Saved data entries:
════════════════
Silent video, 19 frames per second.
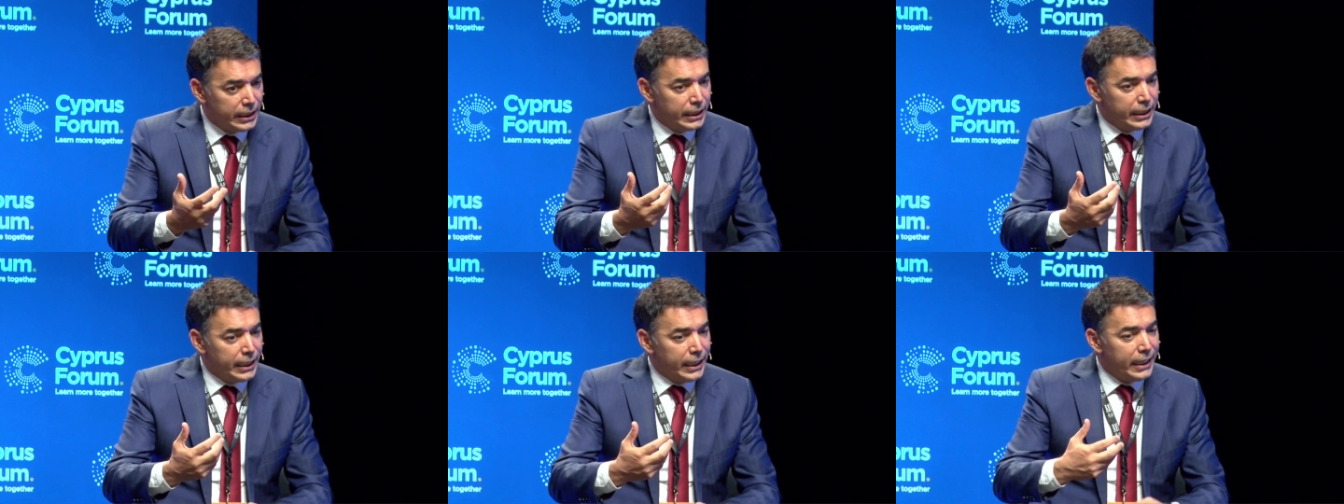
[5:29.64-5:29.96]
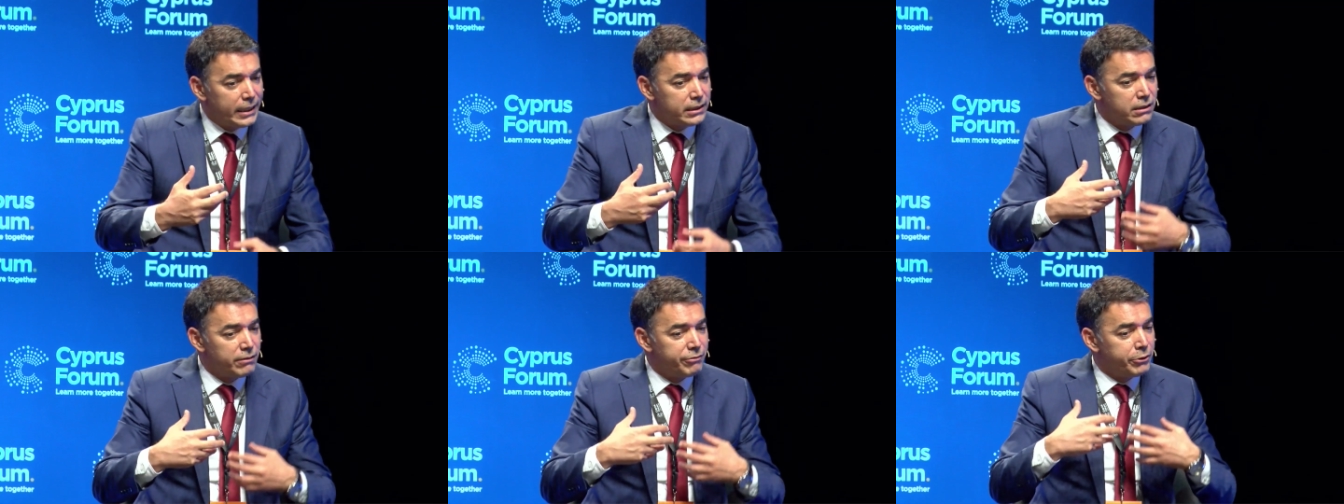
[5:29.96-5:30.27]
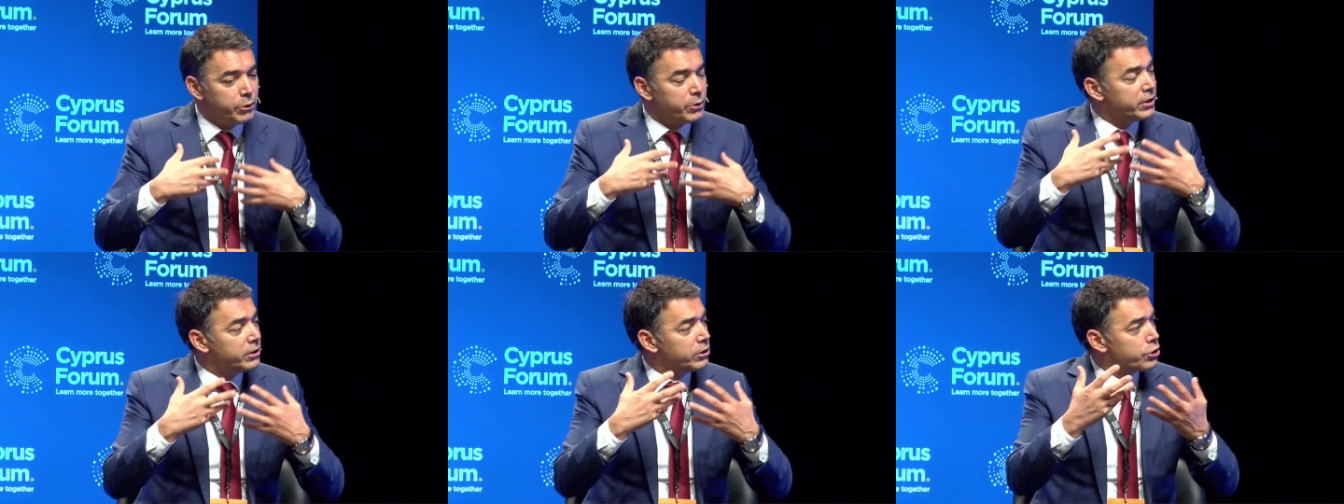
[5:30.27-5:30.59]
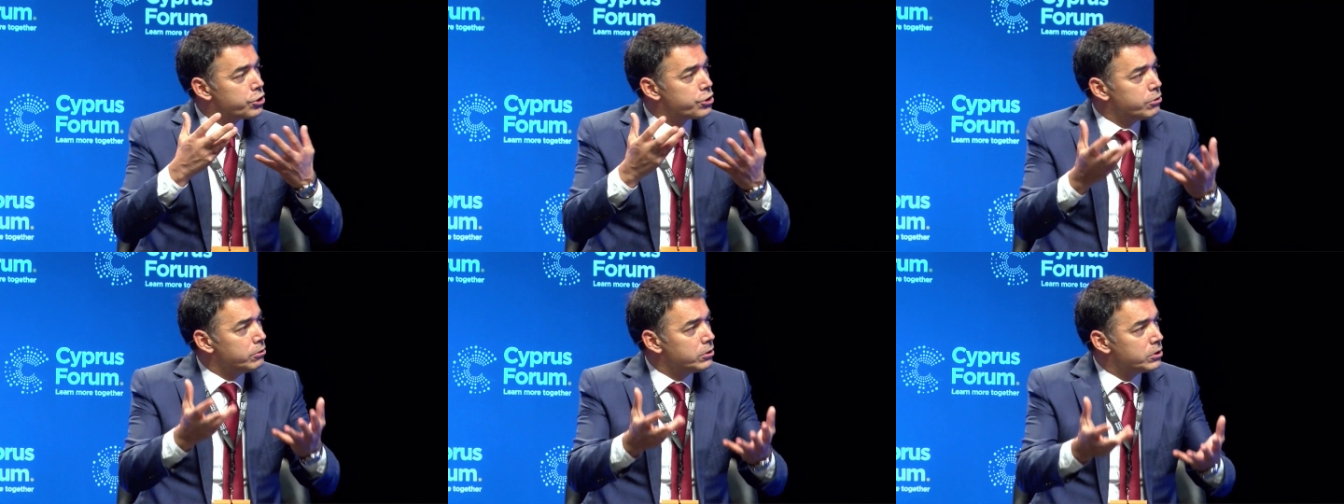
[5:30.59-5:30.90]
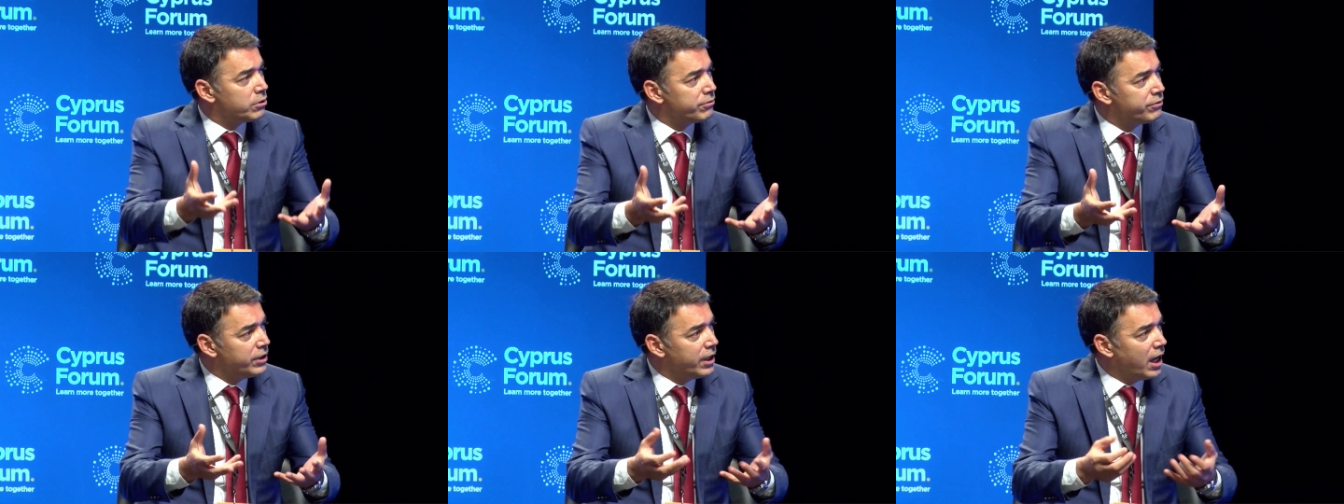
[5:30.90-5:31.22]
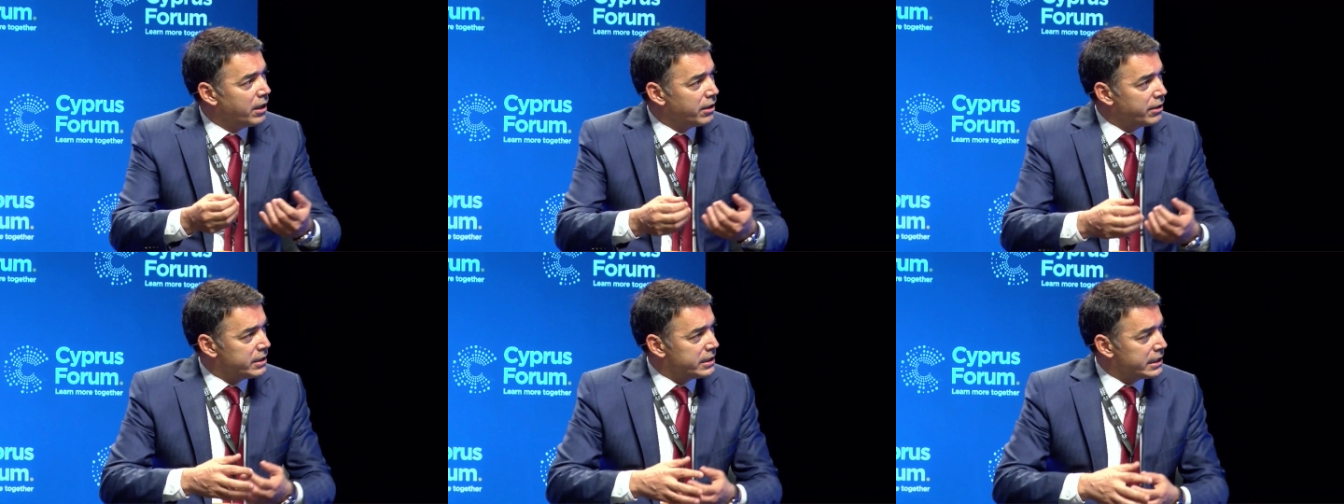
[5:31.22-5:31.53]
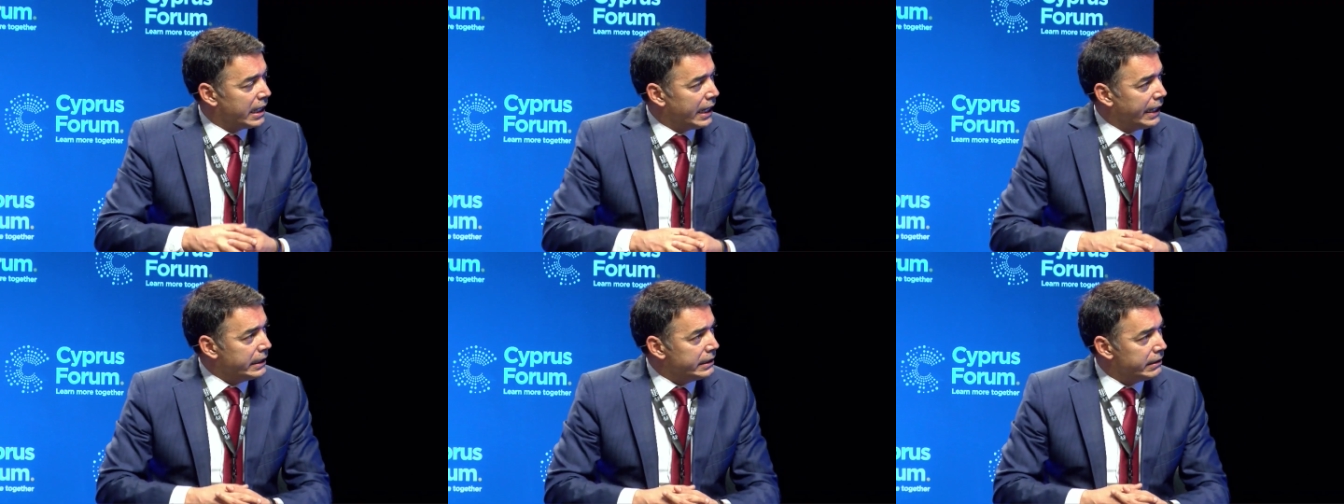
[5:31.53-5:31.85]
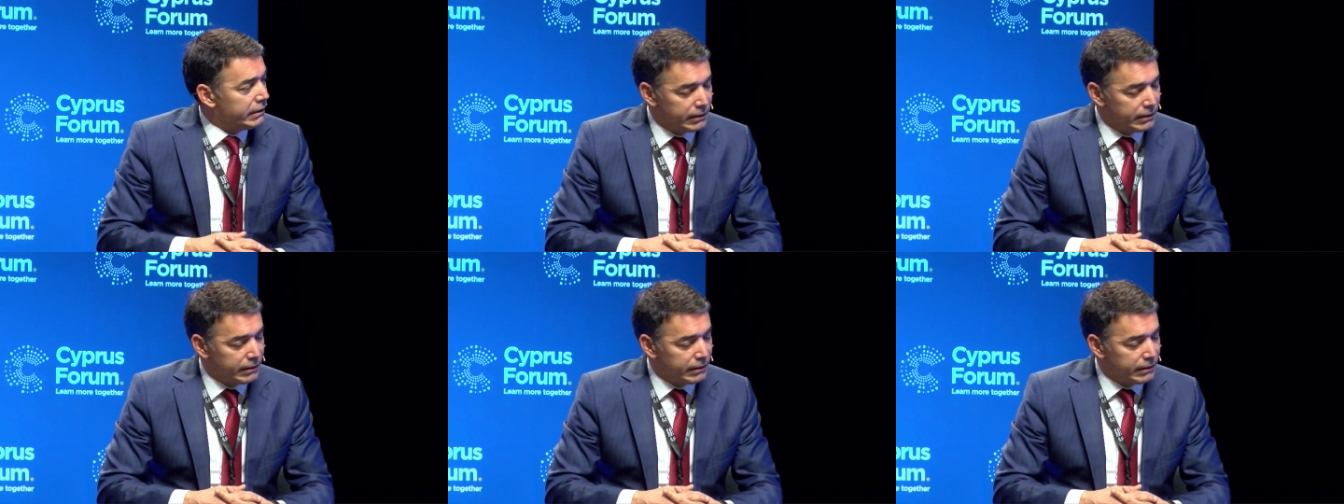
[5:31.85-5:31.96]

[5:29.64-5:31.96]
as if you're in the shoes of the other side.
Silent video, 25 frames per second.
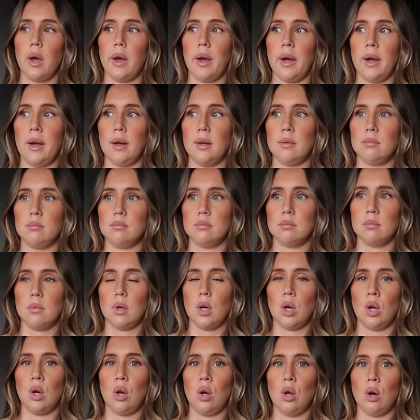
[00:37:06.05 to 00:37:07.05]
a
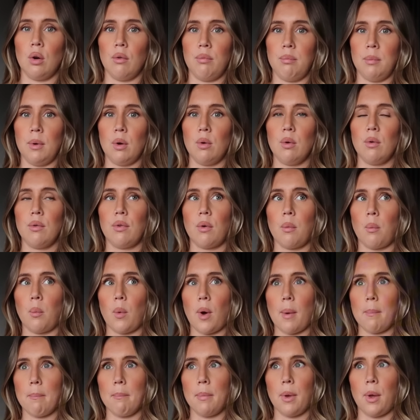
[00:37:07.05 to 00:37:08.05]
lot of milk from
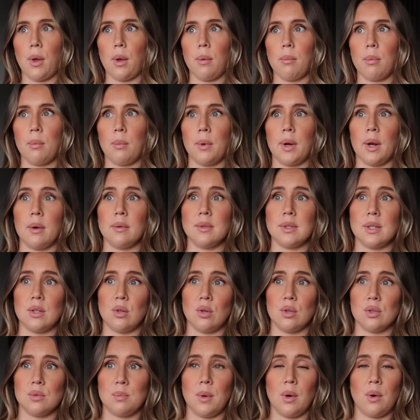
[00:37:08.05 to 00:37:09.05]
one boob when I was in
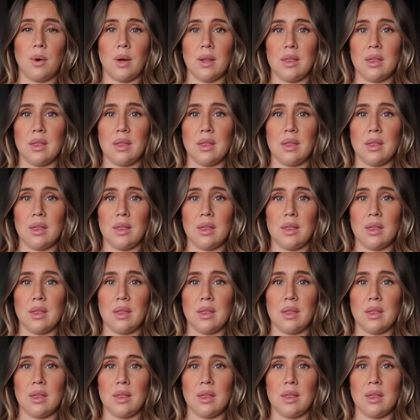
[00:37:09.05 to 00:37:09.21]
hospital,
════════════════
Please reproduce exactly, and nothing more, the lines from the one containing "[5:30.59-5:30.90]" through the last line of the entries, both included; pictures stay out.

■ **RESULT FOR THIS EXERCISE**
[5:30.59-5:30.90]
[5:30.90-5:31.22]
[5:31.22-5:31.53]
[5:31.53-5:31.85]
[5:31.85-5:31.96]

[5:29.64-5:31.96]
as if you're in the shoes of the other side.
Silent video, 25 frames per second.
[00:37:06.05 to 00:37:07.05]
a
[00:37:07.05 to 00:37:08.05]
lot of milk from
[00:37:08.05 to 00:37:09.05]
one boob when I was in
[00:37:09.05 to 00:37:09.21]
hospital,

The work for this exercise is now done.